===== Records to use

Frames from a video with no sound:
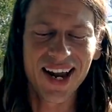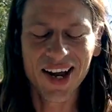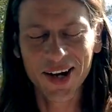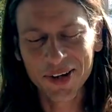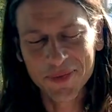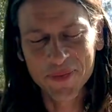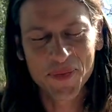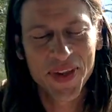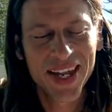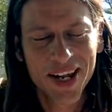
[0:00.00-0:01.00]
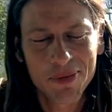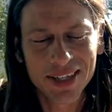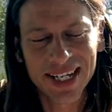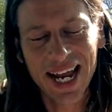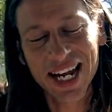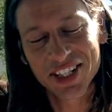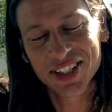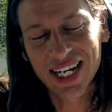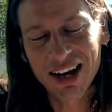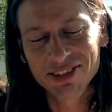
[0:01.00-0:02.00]
but they
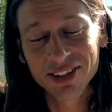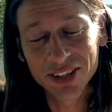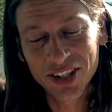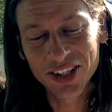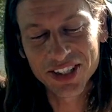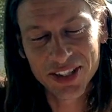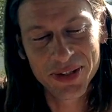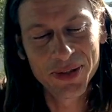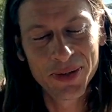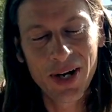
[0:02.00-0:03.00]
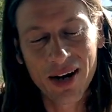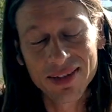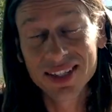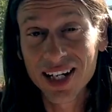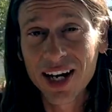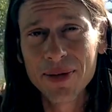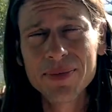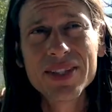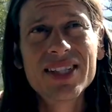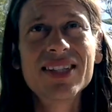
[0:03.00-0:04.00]
actually have to learn to
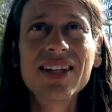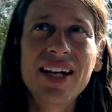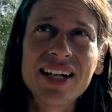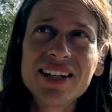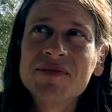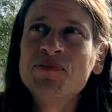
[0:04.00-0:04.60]
oftentimes like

==========

What you need to do - Drop the pictures and set down the data above exactly.

Task result -
Frames from a video with no sound:
[0:00.00-0:01.00]
[0:01.00-0:02.00]
but they
[0:02.00-0:03.00]
[0:03.00-0:04.00]
actually have to learn to
[0:04.00-0:04.60]
oftentimes like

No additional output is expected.